» **EXERCISE**: Only one span of the material below is wanted. Output it exactly, from the line with "[00:27:20.20]" through the line with "[00:27:21.30]", without any pictures.

» **ENTRIES SHOWN**:
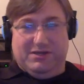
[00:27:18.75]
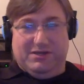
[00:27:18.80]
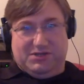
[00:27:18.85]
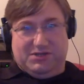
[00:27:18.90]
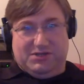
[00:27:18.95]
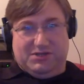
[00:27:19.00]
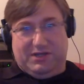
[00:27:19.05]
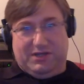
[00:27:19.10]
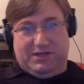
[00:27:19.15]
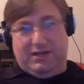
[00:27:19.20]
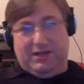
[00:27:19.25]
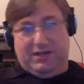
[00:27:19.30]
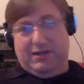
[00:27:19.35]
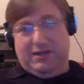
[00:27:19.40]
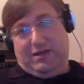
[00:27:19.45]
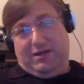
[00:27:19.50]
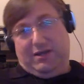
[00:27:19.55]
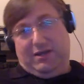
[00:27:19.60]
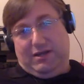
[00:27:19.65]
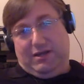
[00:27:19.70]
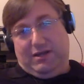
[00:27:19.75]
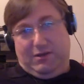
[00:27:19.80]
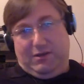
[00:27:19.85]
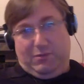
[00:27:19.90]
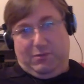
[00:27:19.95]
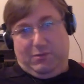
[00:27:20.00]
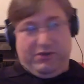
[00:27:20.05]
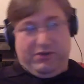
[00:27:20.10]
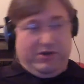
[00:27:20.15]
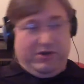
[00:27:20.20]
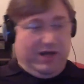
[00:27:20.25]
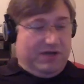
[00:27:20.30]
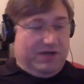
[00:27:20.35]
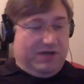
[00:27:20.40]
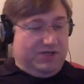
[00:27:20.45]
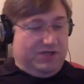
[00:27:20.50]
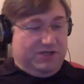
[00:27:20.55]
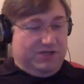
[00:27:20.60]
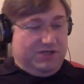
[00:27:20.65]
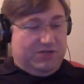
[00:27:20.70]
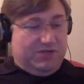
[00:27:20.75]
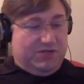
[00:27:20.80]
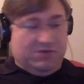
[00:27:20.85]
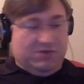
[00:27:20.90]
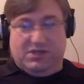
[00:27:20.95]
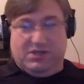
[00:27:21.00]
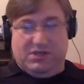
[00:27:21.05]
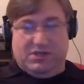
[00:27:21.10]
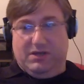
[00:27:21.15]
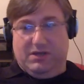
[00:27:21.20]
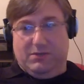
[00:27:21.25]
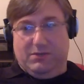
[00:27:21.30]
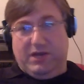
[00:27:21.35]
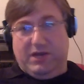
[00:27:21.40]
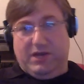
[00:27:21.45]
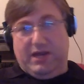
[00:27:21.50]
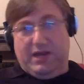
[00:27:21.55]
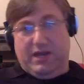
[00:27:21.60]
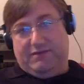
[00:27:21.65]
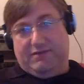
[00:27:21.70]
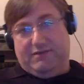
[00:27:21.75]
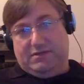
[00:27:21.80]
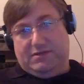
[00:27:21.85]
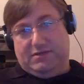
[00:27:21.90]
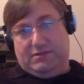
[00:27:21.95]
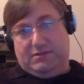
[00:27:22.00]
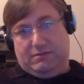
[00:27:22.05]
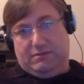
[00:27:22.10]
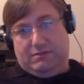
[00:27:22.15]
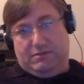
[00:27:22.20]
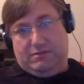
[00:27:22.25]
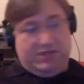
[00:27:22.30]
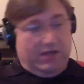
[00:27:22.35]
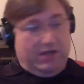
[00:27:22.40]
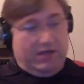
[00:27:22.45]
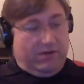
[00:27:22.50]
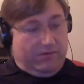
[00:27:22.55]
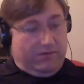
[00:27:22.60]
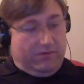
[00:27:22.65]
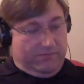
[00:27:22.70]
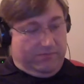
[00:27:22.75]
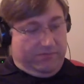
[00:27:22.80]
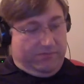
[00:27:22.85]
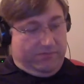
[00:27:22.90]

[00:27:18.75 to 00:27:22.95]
It's just like whether or not she's interested in what I have to sell,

» **ANSWER TO THIS PROBLEM**:
[00:27:20.20]
[00:27:20.25]
[00:27:20.30]
[00:27:20.35]
[00:27:20.40]
[00:27:20.45]
[00:27:20.50]
[00:27:20.55]
[00:27:20.60]
[00:27:20.65]
[00:27:20.70]
[00:27:20.75]
[00:27:20.80]
[00:27:20.85]
[00:27:20.90]
[00:27:20.95]
[00:27:21.00]
[00:27:21.05]
[00:27:21.10]
[00:27:21.15]
[00:27:21.20]
[00:27:21.25]
[00:27:21.30]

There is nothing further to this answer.